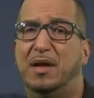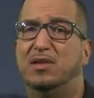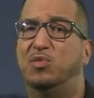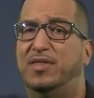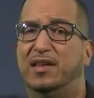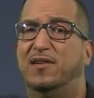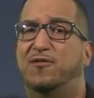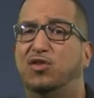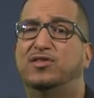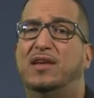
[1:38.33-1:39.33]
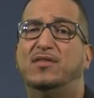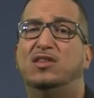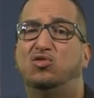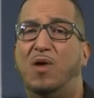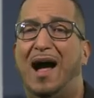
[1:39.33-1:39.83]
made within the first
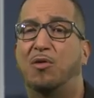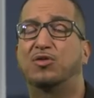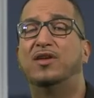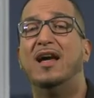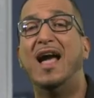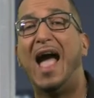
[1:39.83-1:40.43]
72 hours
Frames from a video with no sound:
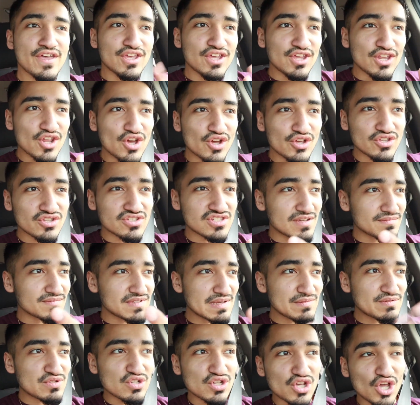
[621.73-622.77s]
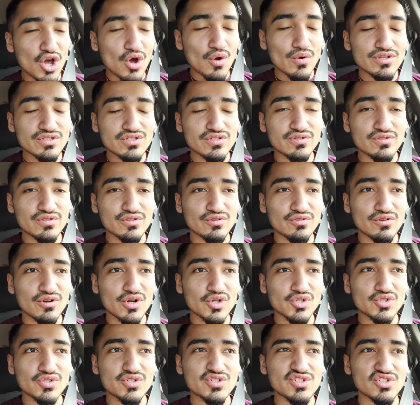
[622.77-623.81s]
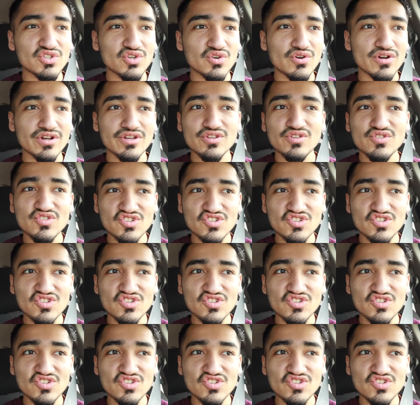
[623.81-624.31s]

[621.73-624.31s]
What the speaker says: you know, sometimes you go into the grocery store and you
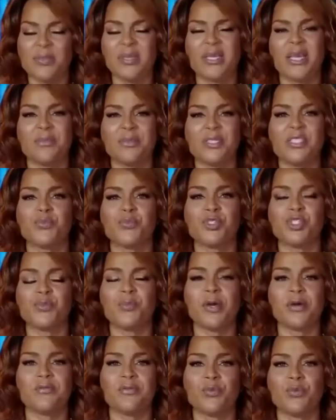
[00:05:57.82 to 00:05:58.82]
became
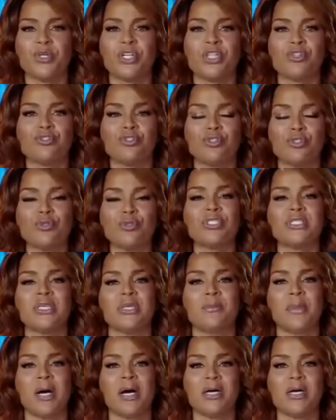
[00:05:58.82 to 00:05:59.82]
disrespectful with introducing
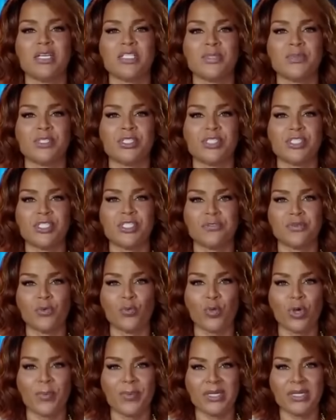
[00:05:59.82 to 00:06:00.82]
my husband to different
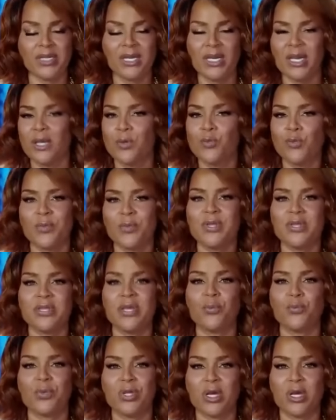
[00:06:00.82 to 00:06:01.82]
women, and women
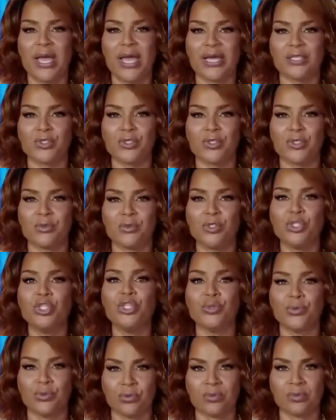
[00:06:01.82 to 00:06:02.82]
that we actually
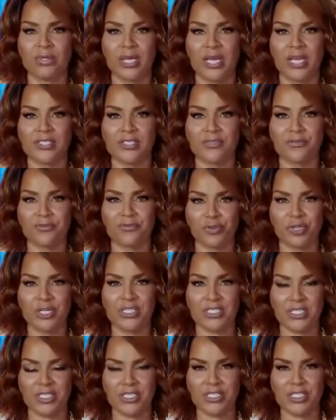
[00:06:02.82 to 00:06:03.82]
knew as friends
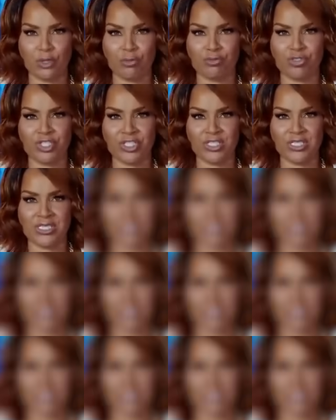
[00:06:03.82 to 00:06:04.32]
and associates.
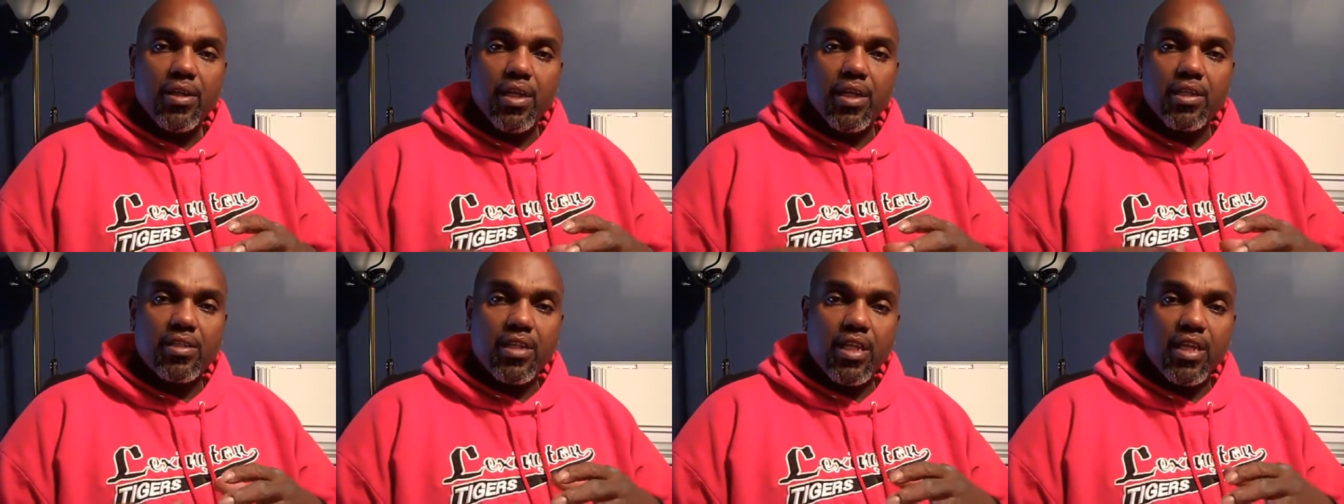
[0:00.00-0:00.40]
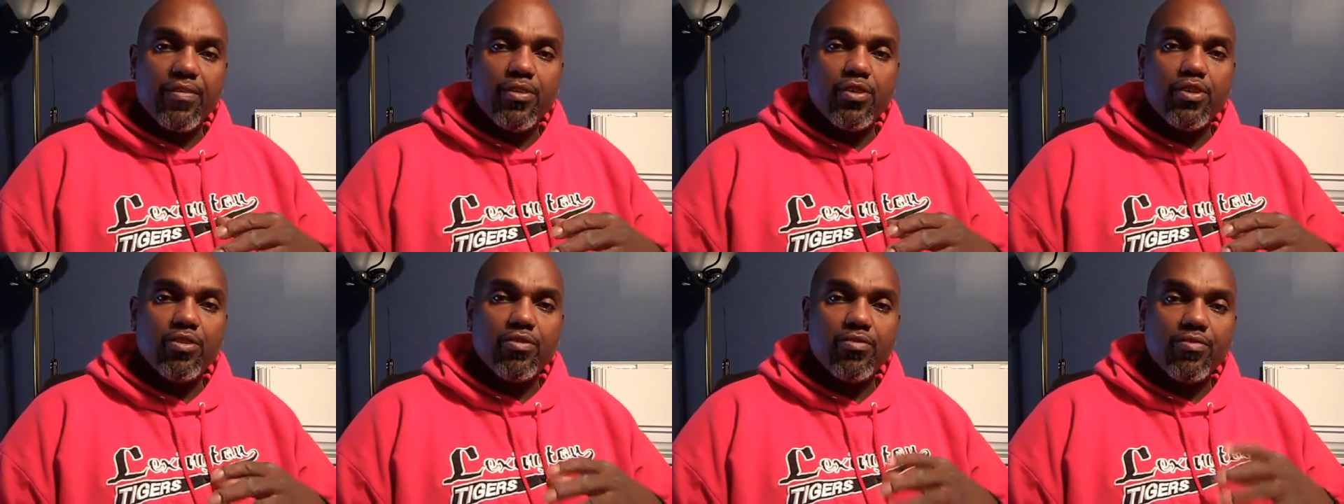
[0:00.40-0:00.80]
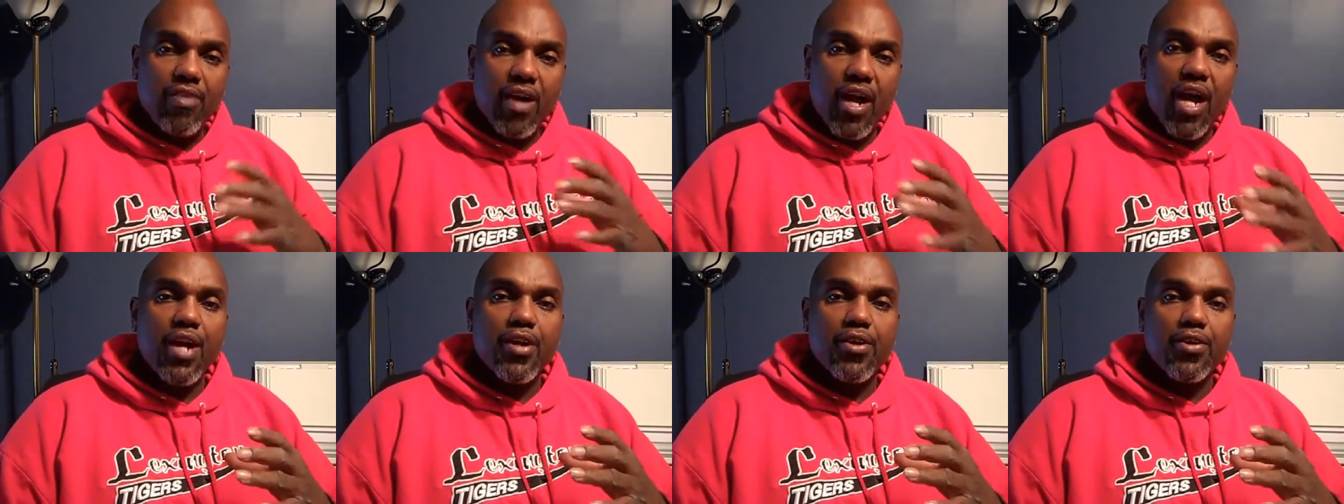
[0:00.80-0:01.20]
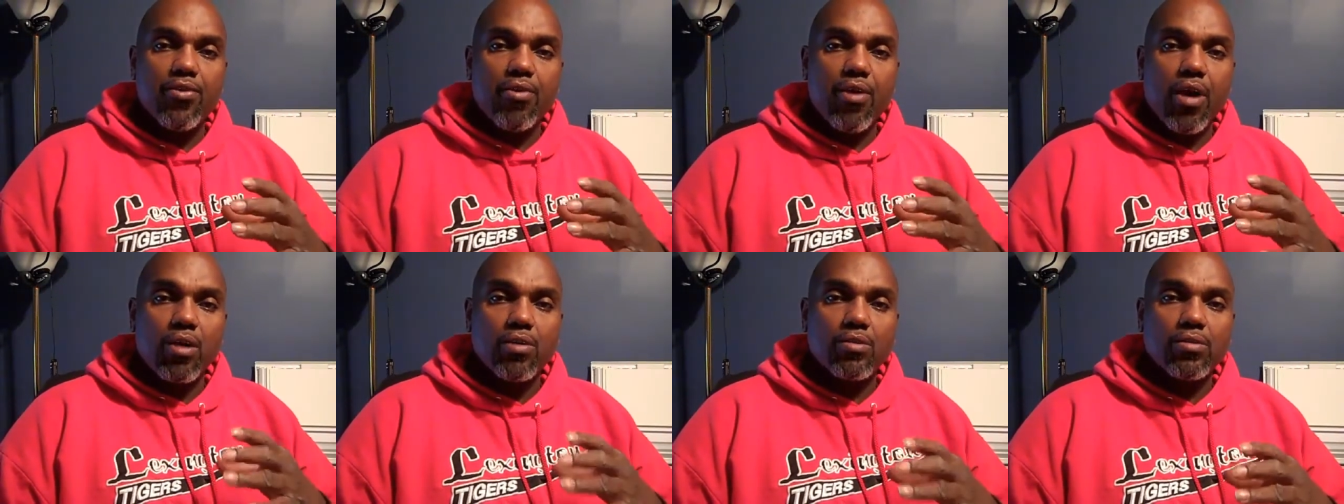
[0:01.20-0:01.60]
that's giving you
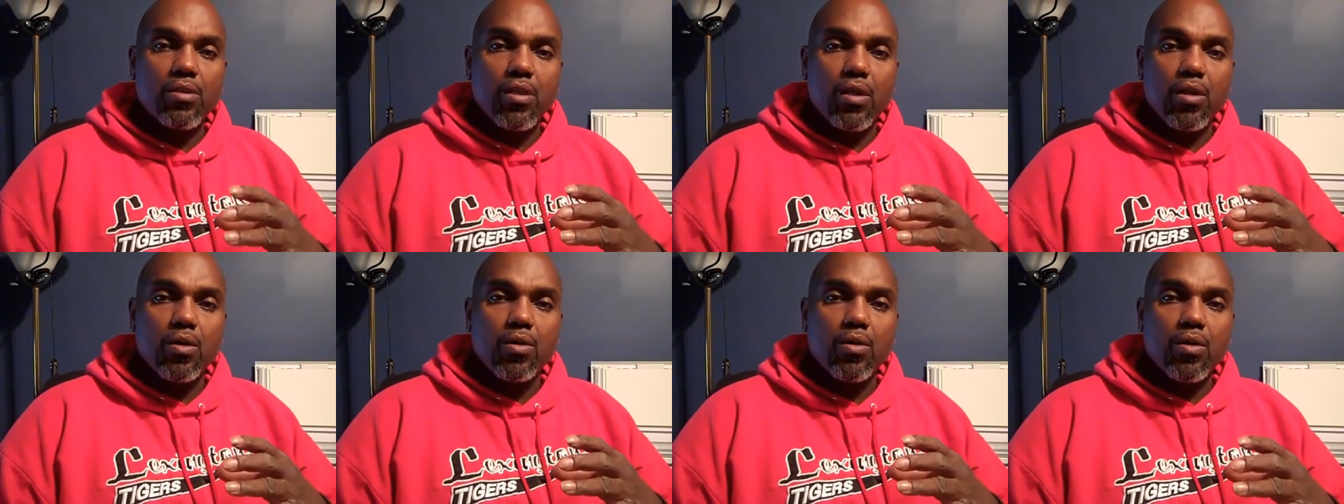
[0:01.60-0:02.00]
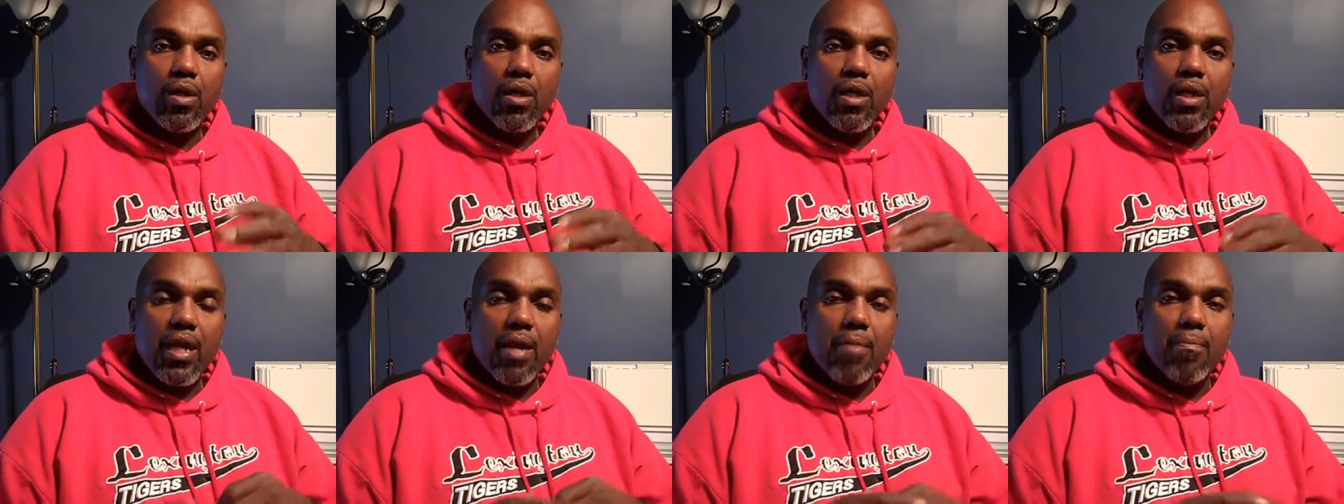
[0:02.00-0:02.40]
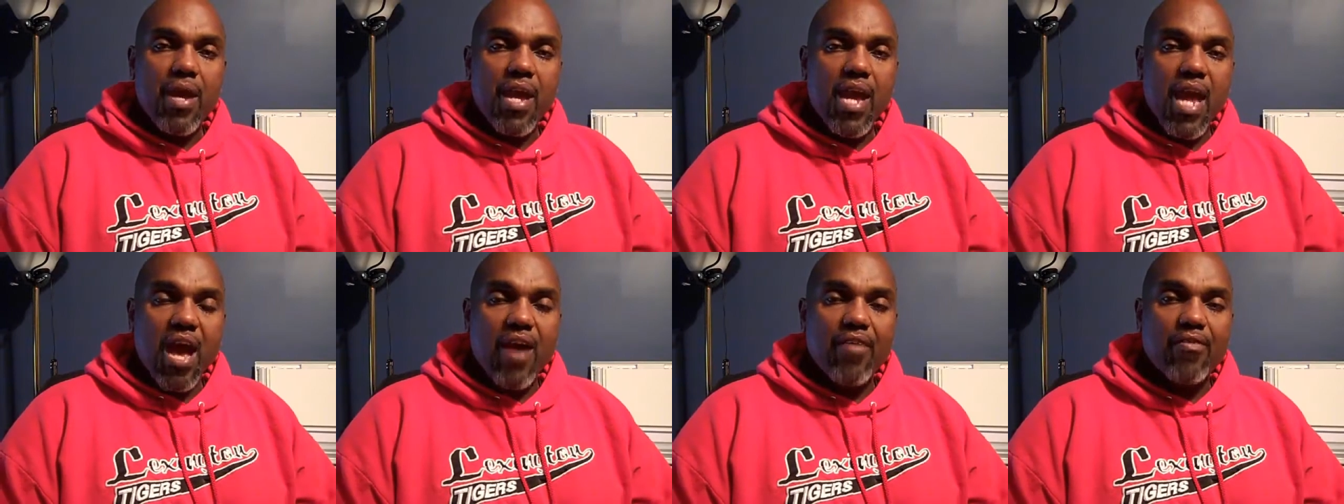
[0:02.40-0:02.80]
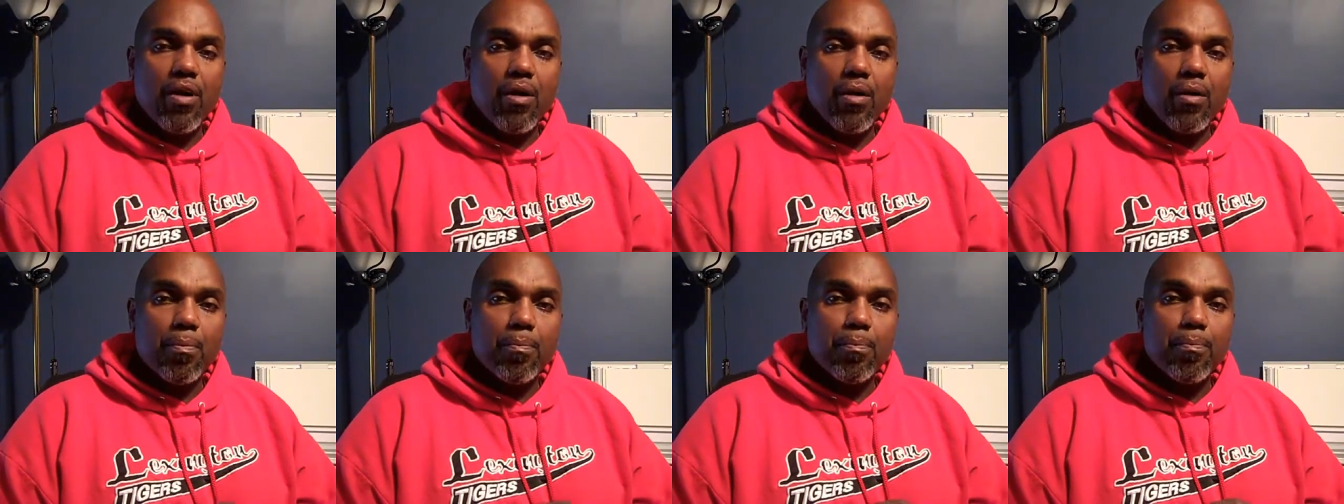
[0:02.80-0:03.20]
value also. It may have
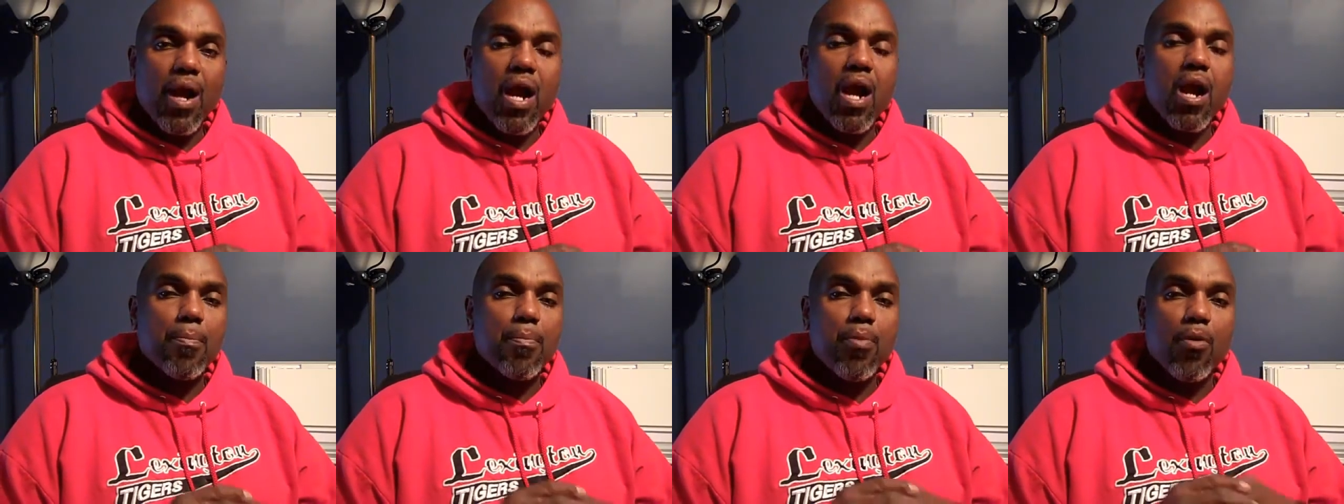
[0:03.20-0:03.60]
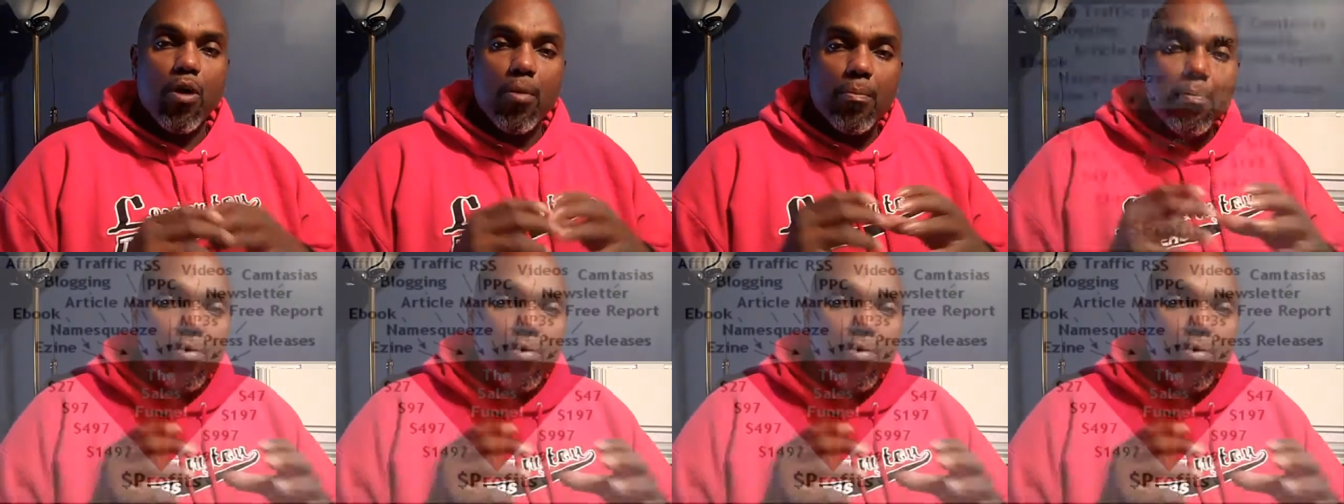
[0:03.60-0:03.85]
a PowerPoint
####
### Work instruction
Please output each line above exactly and omit all images.

### Exercise solution
[1:38.33-1:39.33]
[1:39.33-1:39.83]
made within the first
[1:39.83-1:40.43]
72 hours
Frames from a video with no sound:
[621.73-622.77s]
[622.77-623.81s]
[623.81-624.31s]

[621.73-624.31s]
What the speaker says: you know, sometimes you go into the grocery store and you
[00:05:57.82 to 00:05:58.82]
became
[00:05:58.82 to 00:05:59.82]
disrespectful with introducing
[00:05:59.82 to 00:06:00.82]
my husband to different
[00:06:00.82 to 00:06:01.82]
women, and women
[00:06:01.82 to 00:06:02.82]
that we actually
[00:06:02.82 to 00:06:03.82]
knew as friends
[00:06:03.82 to 00:06:04.32]
and associates.
[0:00.00-0:00.40]
[0:00.40-0:00.80]
[0:00.80-0:01.20]
[0:01.20-0:01.60]
that's giving you
[0:01.60-0:02.00]
[0:02.00-0:02.40]
[0:02.40-0:02.80]
[0:02.80-0:03.20]
value also. It may have
[0:03.20-0:03.60]
[0:03.60-0:03.85]
a PowerPoint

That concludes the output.